WHAT THE TASK ASKS: Your output must reproduce all the records below precisely and contain no pictures.

(Excerpts from a dataset)
________________________________________

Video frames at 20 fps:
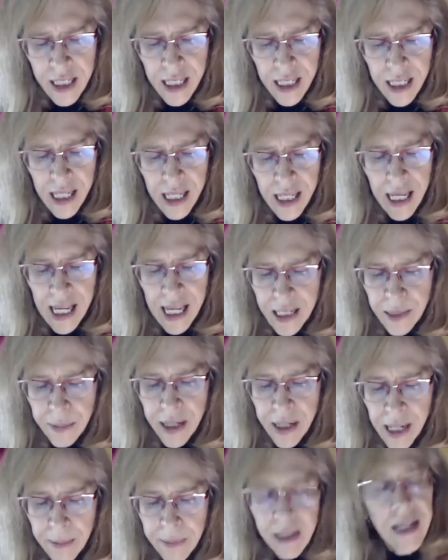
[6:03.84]
he has
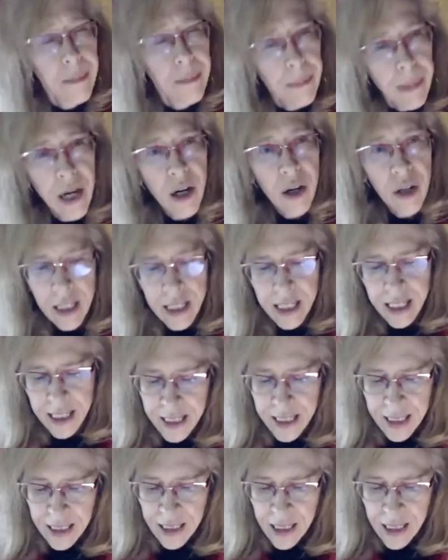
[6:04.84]
become a
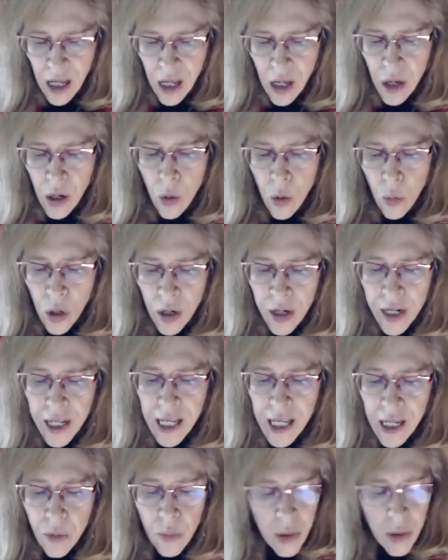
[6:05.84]
comparatist,
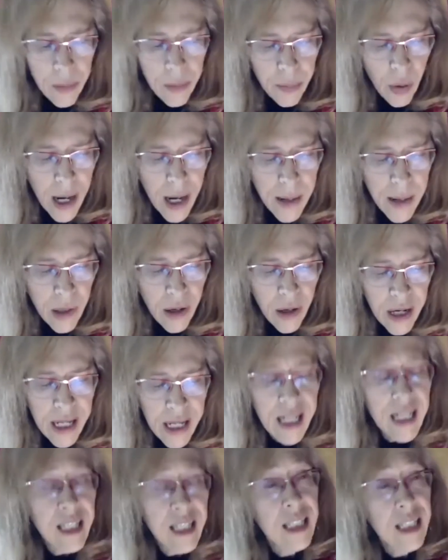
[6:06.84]
working with primary
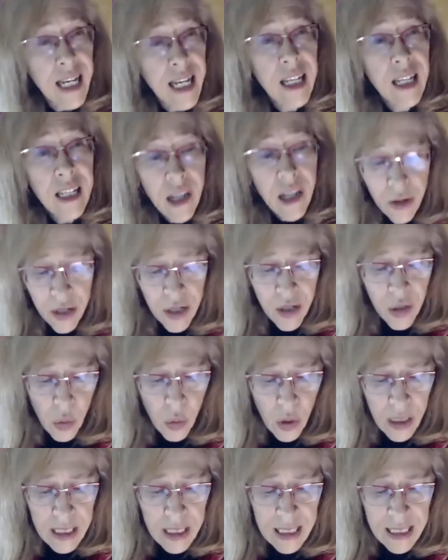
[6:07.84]
and secondary
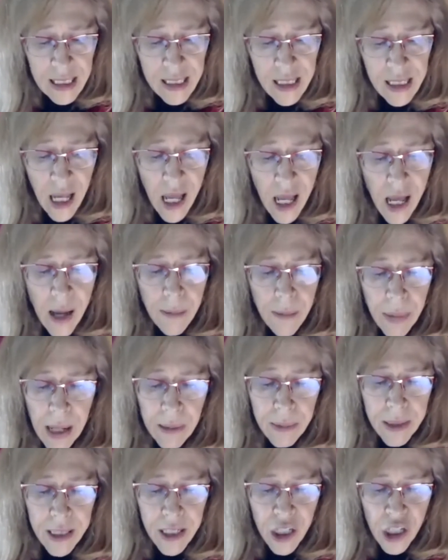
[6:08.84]
sources
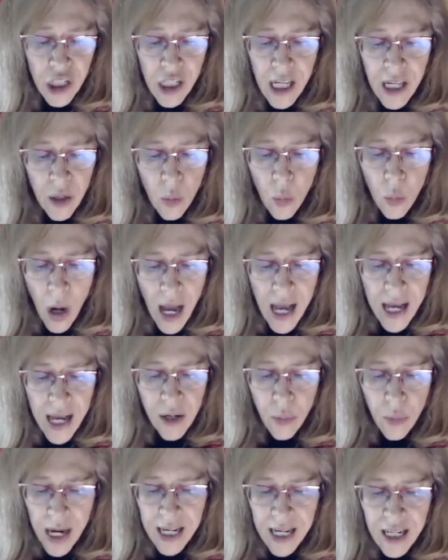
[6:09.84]
published in a wide
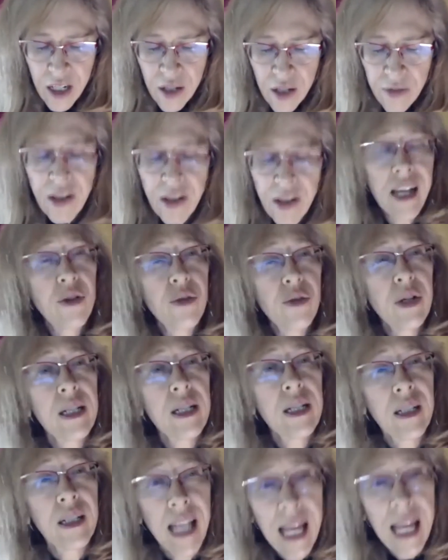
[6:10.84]
range of countries
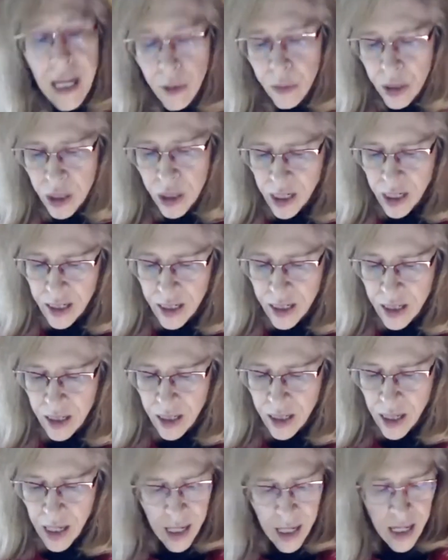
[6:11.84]
and languages,
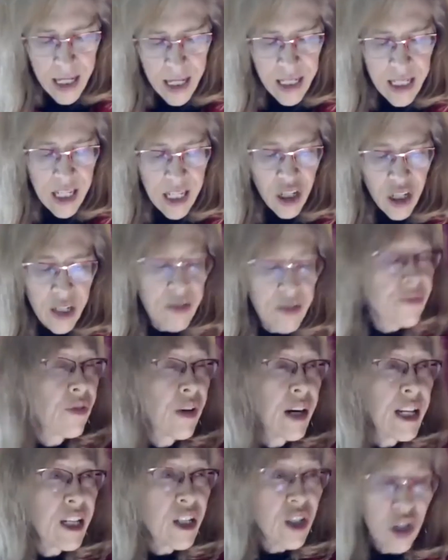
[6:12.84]
such as
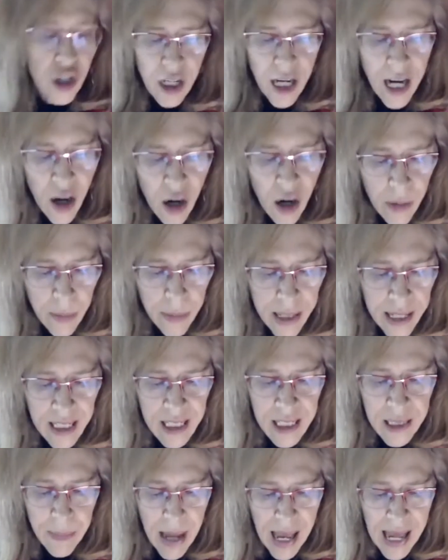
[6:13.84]
French, Arabic,
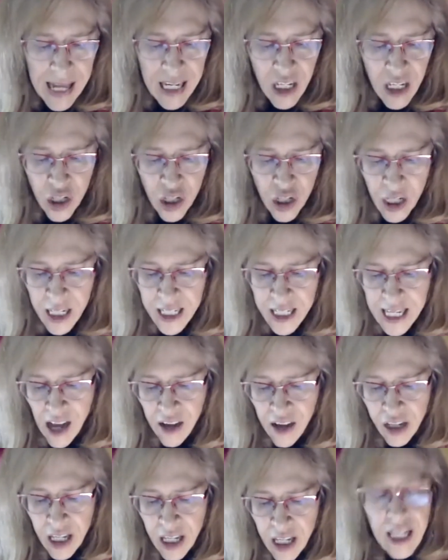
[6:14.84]
Spanish,
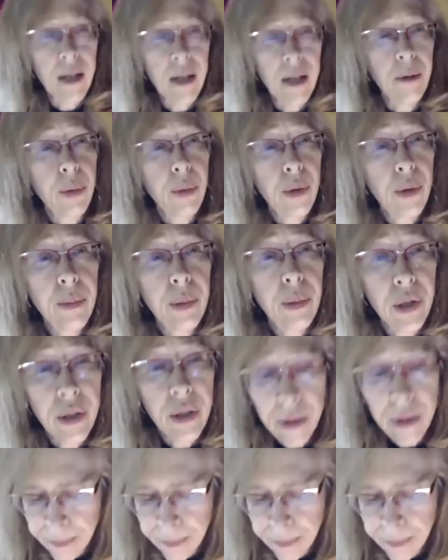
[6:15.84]
Italian, and Berber.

________________________________________

REPLY:
Video frames at 20 fps:
[6:03.84]
he has
[6:04.84]
become a
[6:05.84]
comparatist,
[6:06.84]
working with primary
[6:07.84]
and secondary
[6:08.84]
sources
[6:09.84]
published in a wide
[6:10.84]
range of countries
[6:11.84]
and languages,
[6:12.84]
such as
[6:13.84]
French, Arabic,
[6:14.84]
Spanish,
[6:15.84]
Italian, and Berber.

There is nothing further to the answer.